O III Encontro abriu novos espaços ao debate ao ampliar os temas integrados no programa.
Dezasseis painéis em nove salas permitiram que delegados com formações e experiências muito diferentes imprimissem ao evento uma atmosfera peculiar que reflectiu a fascinante diversidade de uma América Latina na qual o denominador comum é a opressão imperial exercida pela engrenagem de poder dos EUA.
Não é possível sintetizar num texto breve como este a extraordinária riqueza de uma iniciativa que, estando orientada para a luta, foi também uma arena amplíssima para a confrontação de mundividências e uma oportunidade única para a transmissão e a assimilação, em múltiplos níveis, de um saber diversificado. É suficiente esclarecer que as conferencias e os debates por elas suscitados incidiram sobre questões acutíssimas: Divida externa, Militarização, Meio Ambiente, Cultura e identidade, Economia, Agricultura, Soberania, Alimentação, Meios de Comunicação, Trabalhadores migrantes, Mulheres, Estudantes e jovens, Camponeses e Indígenas, Religiosos, Parlamentares, Juristas, Trabalhadores e Luta sindical, Educação.
Extra programa, o Encontro proporcionou contactos muito úteis ao trabalho colectivo, no âmbito da Aliança Social Continental, ou fora dele, não somente entre amigos e camaradas de diferentes países e continentes como entre dirigentes e quadro políticos que puderam trocar impressões sobre temas específicos de muita actualidade não discutidos nas sessões do evento.
Pelo que me diz respeito esses contactos foram gratificantes. Cito como exemplo o convívio com a delegação da juventude do Partido dos Comunistas, do México (nascido da fusão de dois partidos marxistas-leninistas daquele pais). Durante quase duas horas, após uma palestra sobre temas ideológicos relacionados com a temática da complementaridade da acção entre movimentos sociais e partidos revolucionários, trocamos impressões sobre a crise estrutural do capitalismo, as guerras preventivas imperiais, a luta contra o reformismo e o revisionismo nos partidos comunistas, a ofensiva ideológica do neoanarquismo, o zapatismo de Chiapas, a questão das alternativas, etc.

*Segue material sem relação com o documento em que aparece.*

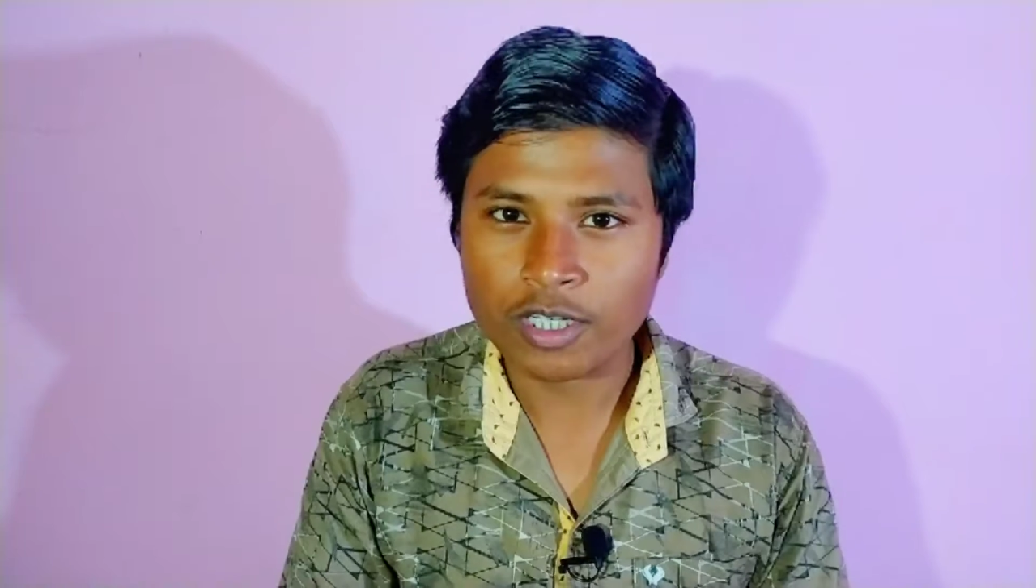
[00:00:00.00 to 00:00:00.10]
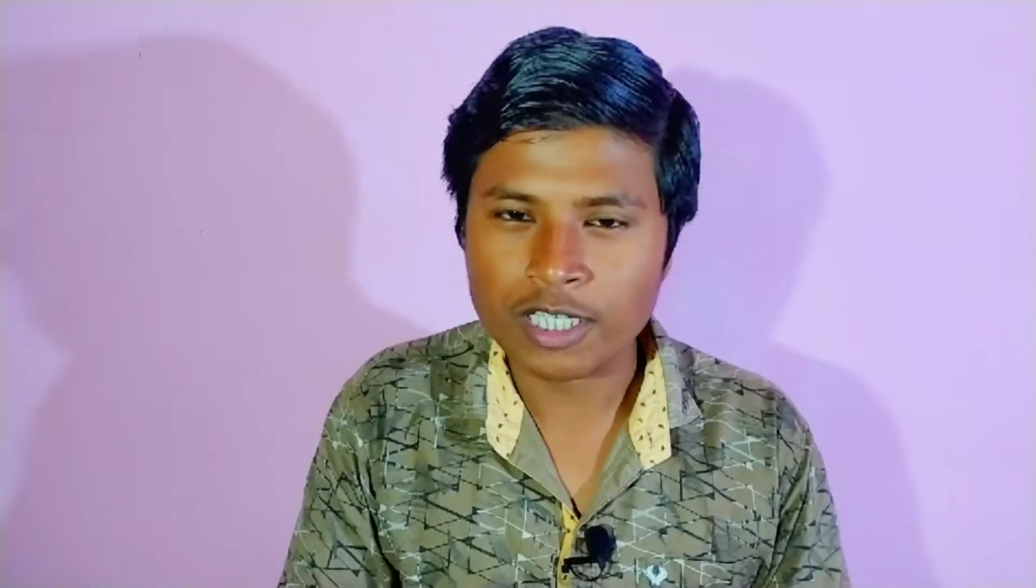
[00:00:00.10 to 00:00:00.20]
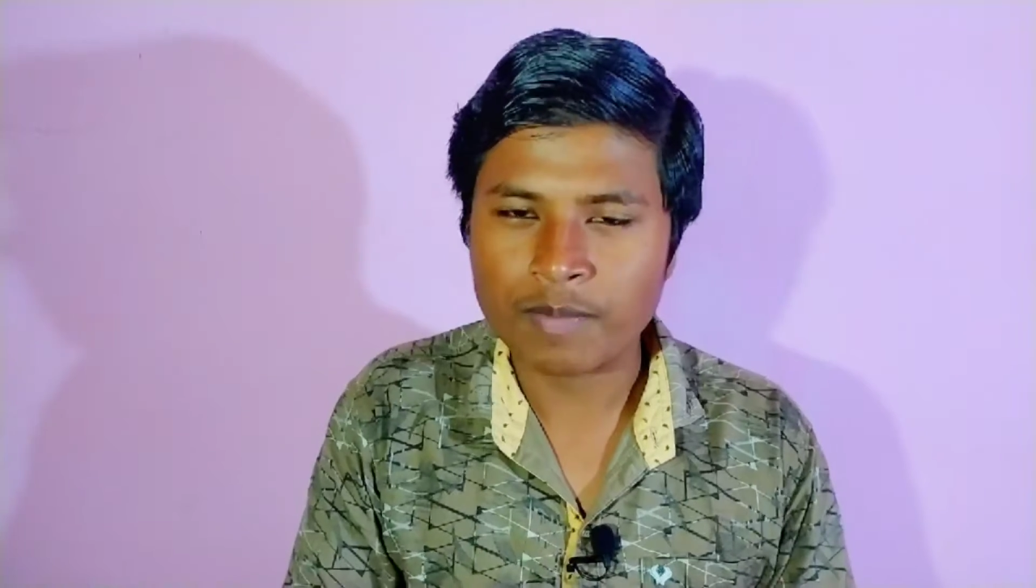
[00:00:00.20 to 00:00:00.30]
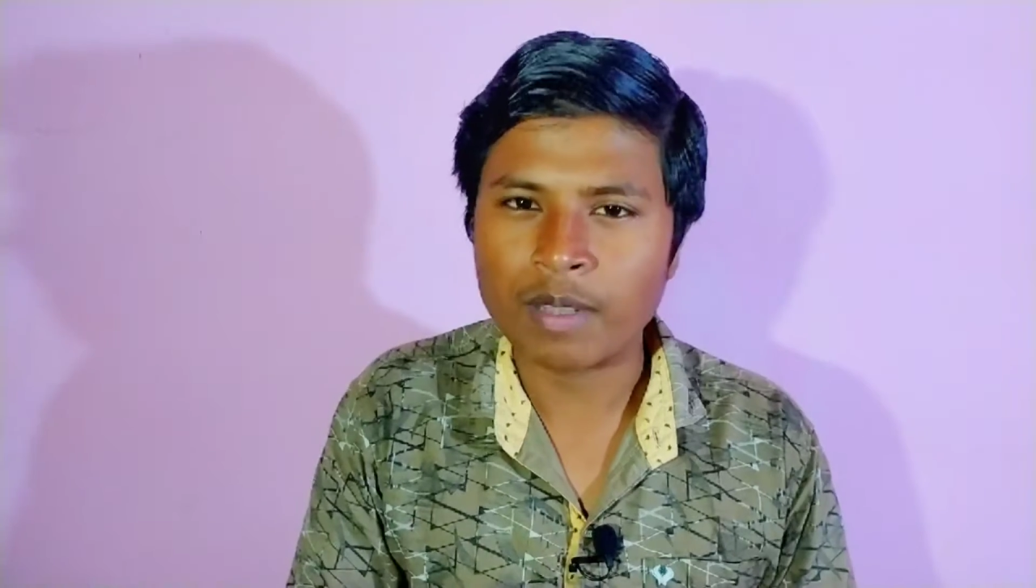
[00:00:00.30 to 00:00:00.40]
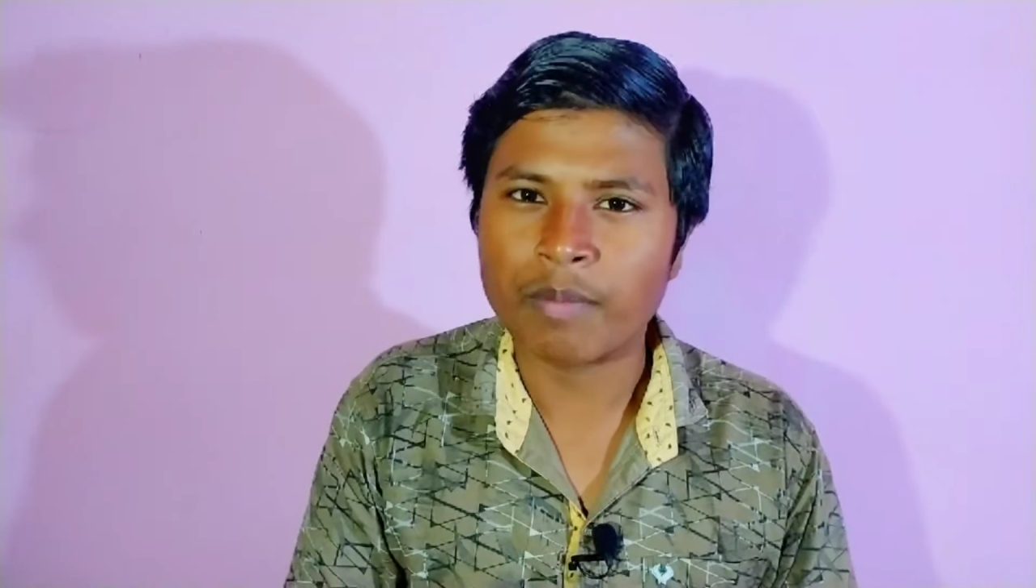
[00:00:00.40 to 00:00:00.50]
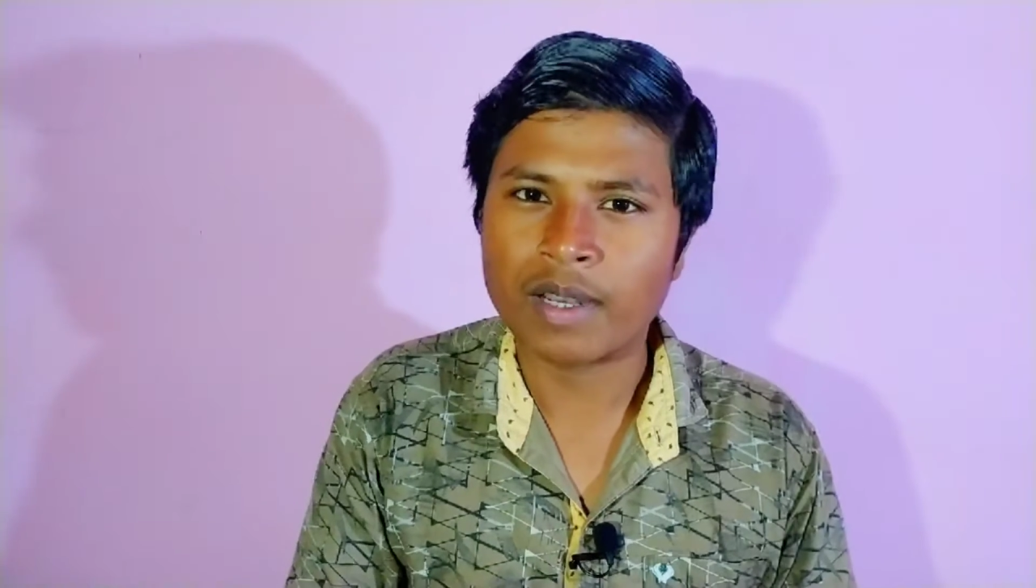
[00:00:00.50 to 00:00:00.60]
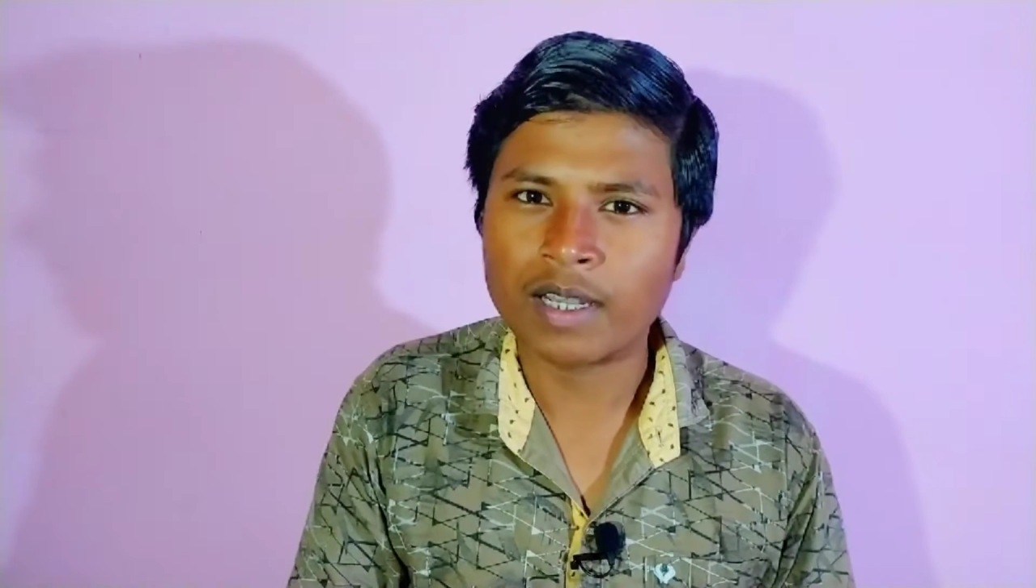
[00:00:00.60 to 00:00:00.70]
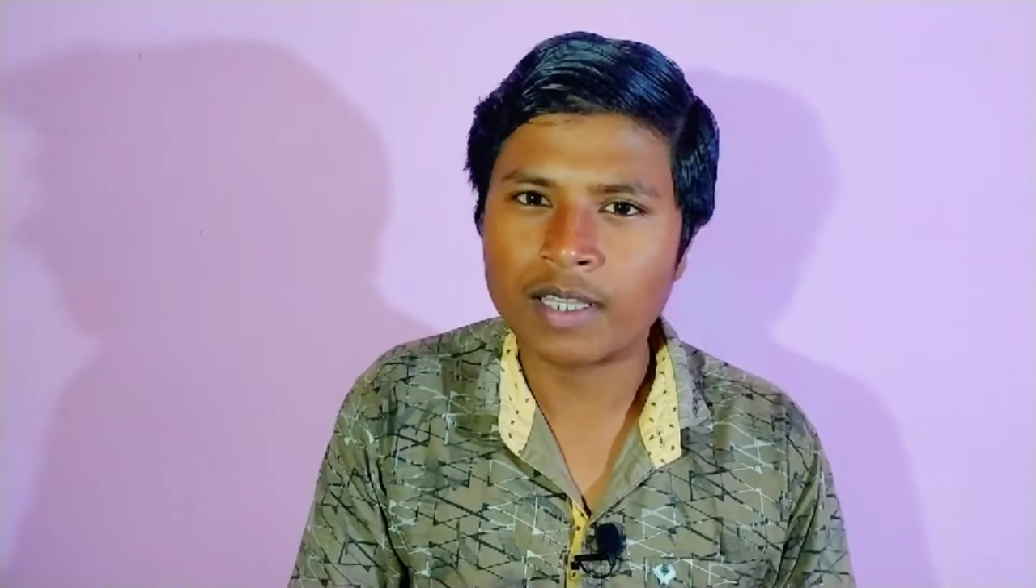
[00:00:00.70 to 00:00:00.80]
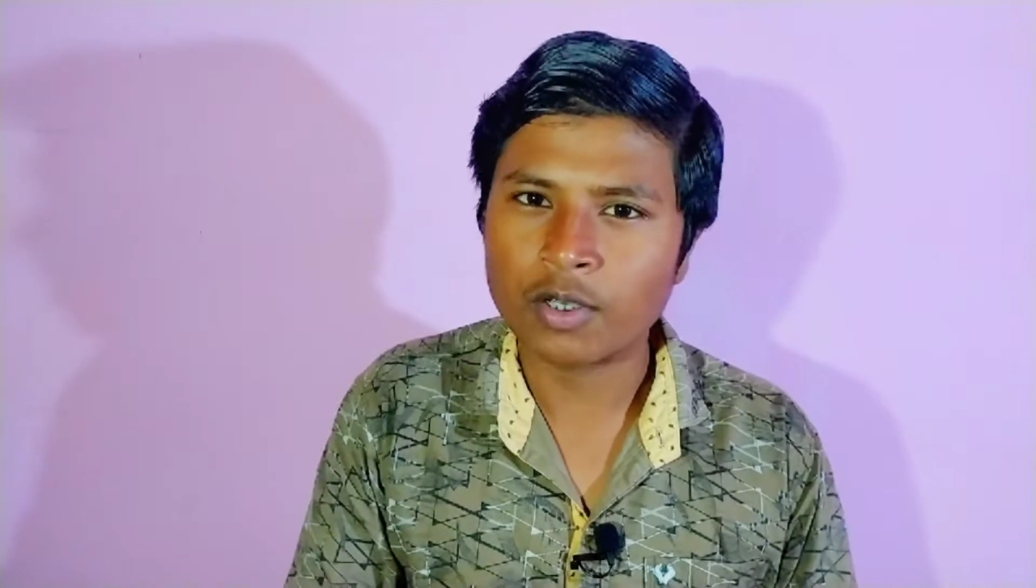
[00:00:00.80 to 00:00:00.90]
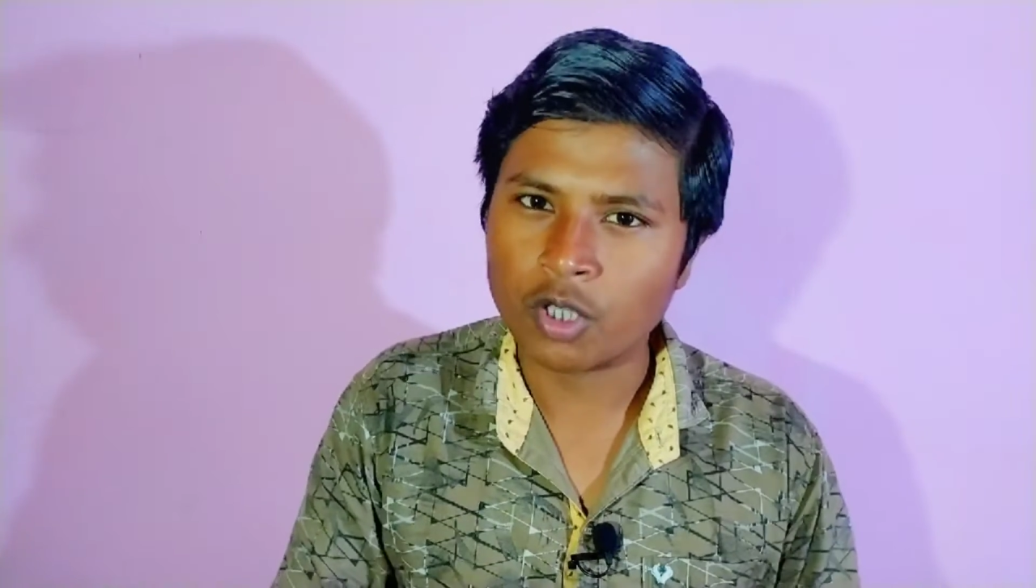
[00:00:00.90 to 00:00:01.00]
নচ ডিসপ্লে মেনে
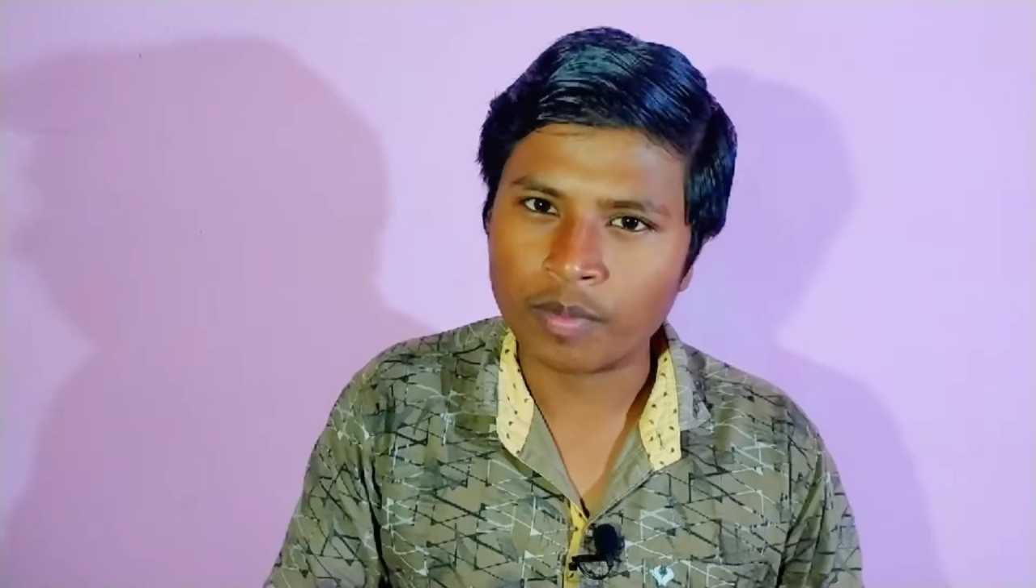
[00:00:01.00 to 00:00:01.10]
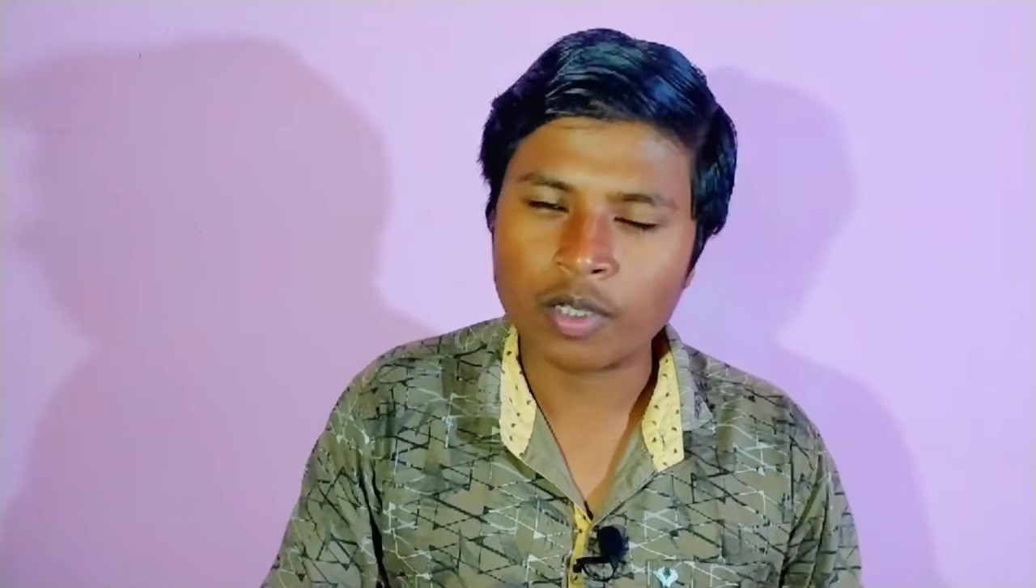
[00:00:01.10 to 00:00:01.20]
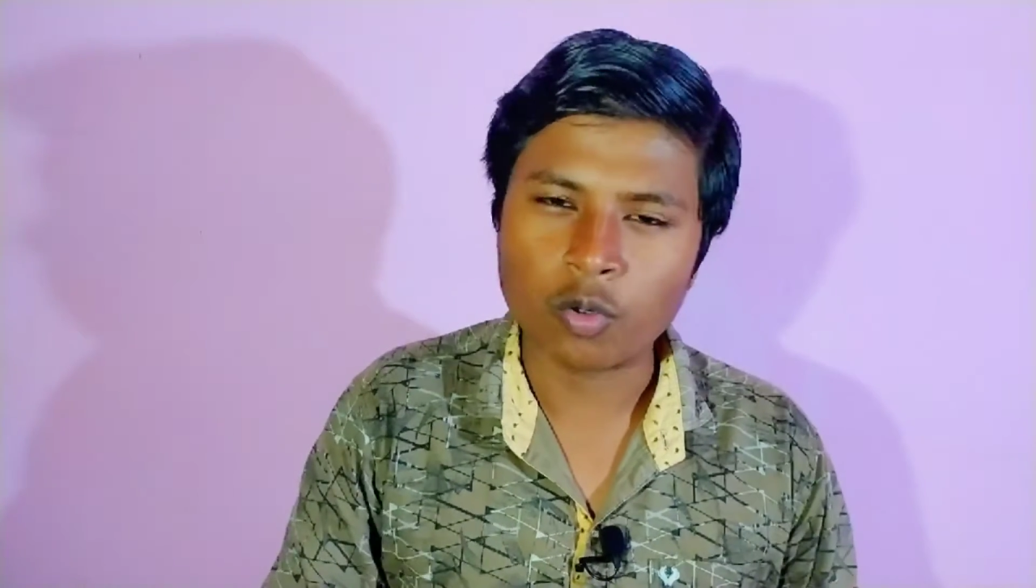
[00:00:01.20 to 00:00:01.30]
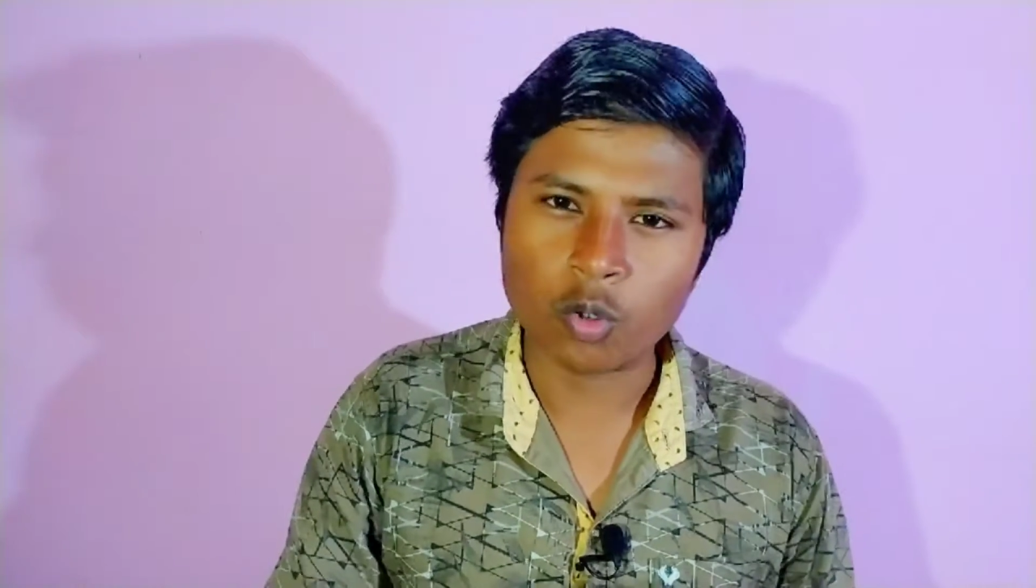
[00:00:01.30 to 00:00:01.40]
নিতে কিন্তু আমাদের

Foi num ambiente de fraternidade e de esperança que, na noite do dia 29, foi lida e aprovada a Declaração Final do Encontro. O Documento tem a estrutura de um Apelo à participação nas grandes batalhas contra a ALCA que se aproximam. Nele se salienta que milhões de habitantes da América desde o II Encontro se pronunciaram com clareza contra a criação da ALCA. Trata-se agora de ampliar as proporções dessa luta, elevando-a a um patamar superior, num momento em que quase todos os governos do Hemisfério se preparam para ceder ao ultimato dos EUA, ou seja aceitação da ALCA em 2005. A Declaração é assim, também, um programa continental para a acção de massas.
Quando Fidel Castro que havia acompanhado os trabalhos desde o inicio entrou no grande salão do Palácio das Convenções para encerrar o Encontro a carinhosa e prolongada ovação com que foi saudado expressou emotivamente não apenas a solidariedade com a Revolução Cubana como o respeito e admiração pelo dirigente que simboliza a sua heróica resistência de 44 anos ao cerco imperial.
O discurso que pronunciou, de recorte humanista, enquadrou na luta continental contra a ALCA a epopeia cubana e as conquistas do seu povo.
Cuba sente a ameaça. O seu povo está consciente de que pode ser o alvo da próxima agressão do monstruoso sistema de poder de dominação imperial. Mas está preparado para a enfrentar se ela se concretizar.
Fidel comoveu o plenário ao afirmar, no final: "Não me importa a forma como morra, mas certamente, se nos invadirem, morrerei combatendo".
O herói da Sierra Maestra empunharia novamente o fuzil para se bater contra o inimigo e pela humanidade: "Não desejamos o conflito, mas não cederemos um ápice nos nossos princípios. Todos saberíamos o que fazer".